● **YOUR TASK**
Set every line of the data down again exactly, and keep the pictures out.

● **THE DATA**
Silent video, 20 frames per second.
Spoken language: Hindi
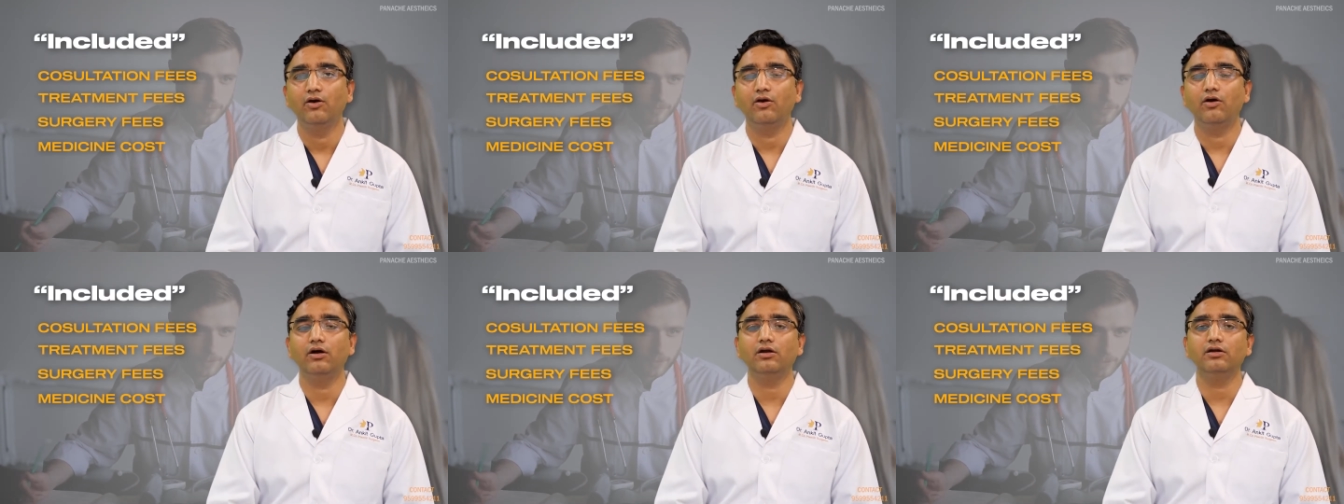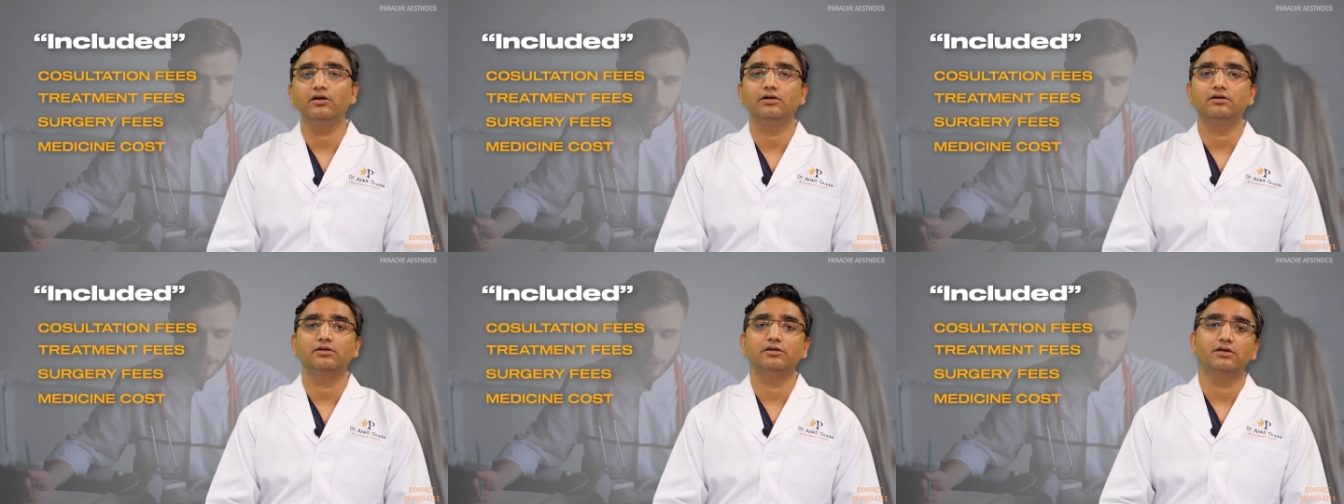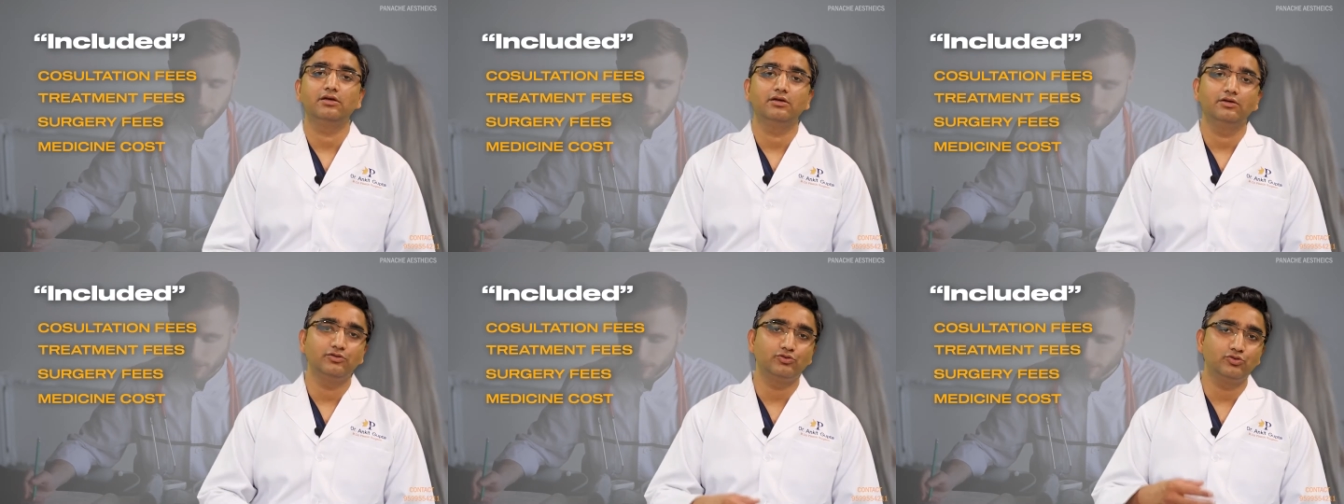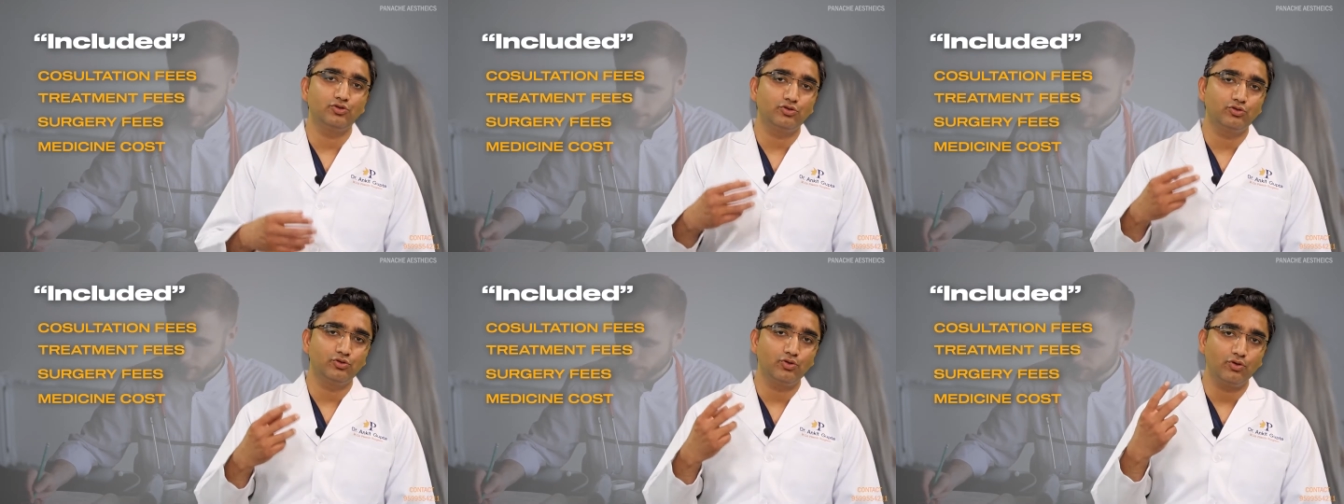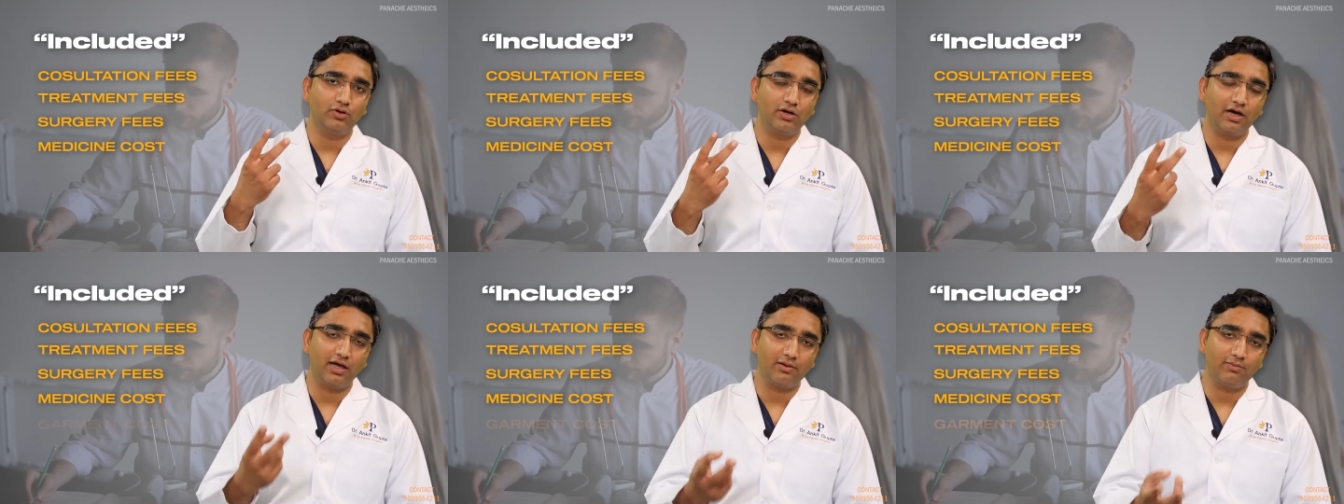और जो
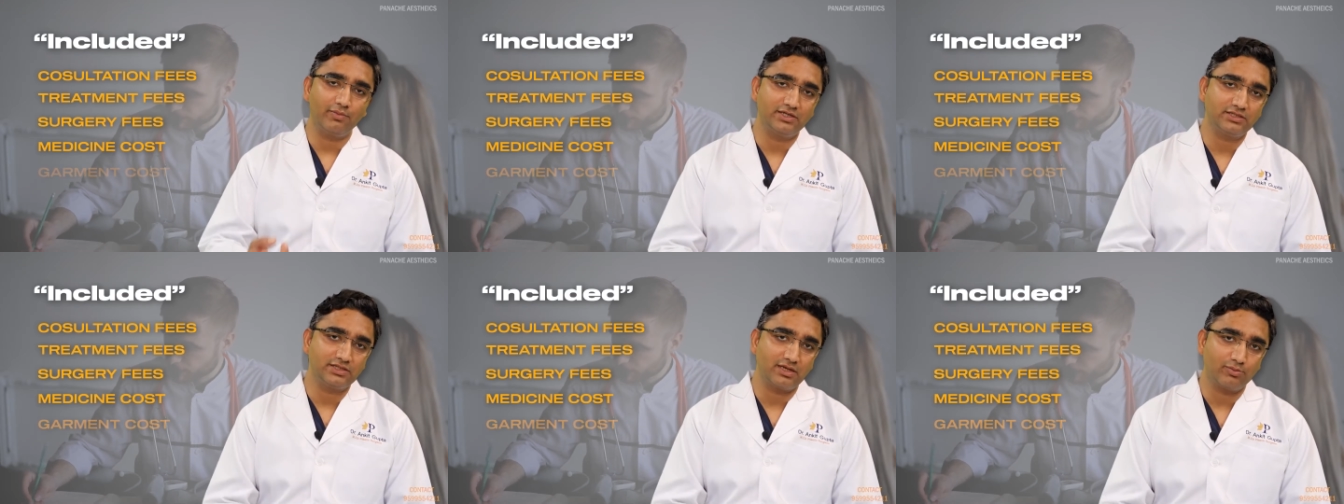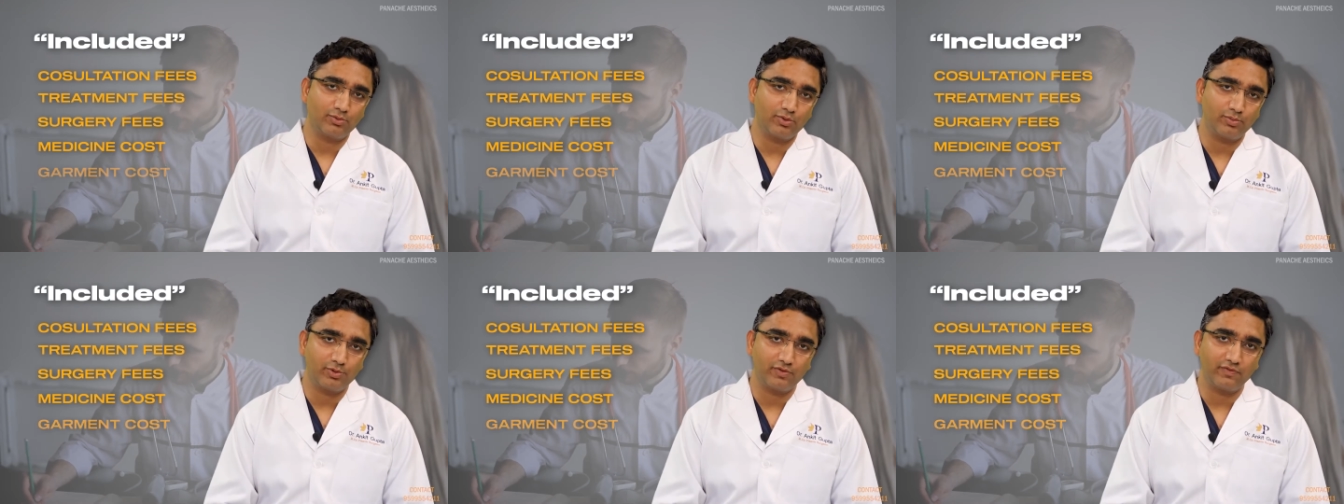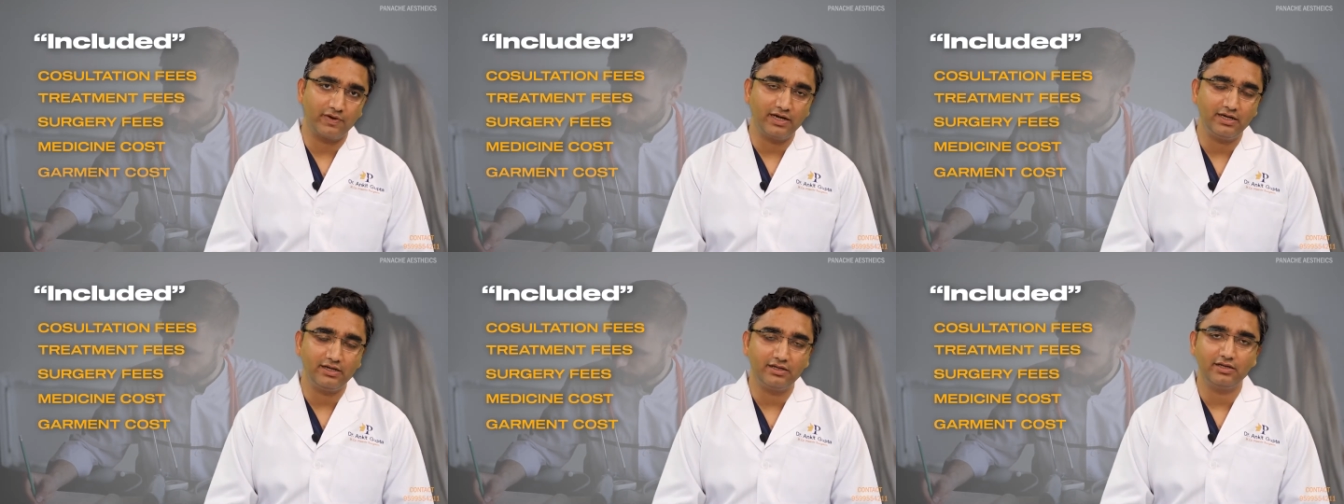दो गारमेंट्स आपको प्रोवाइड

● **EXERCISE ANSWER**
Silent video, 20 frames per second.
Spoken language: Hindi
और जो
दो गारमेंट्स आपको प्रोवाइड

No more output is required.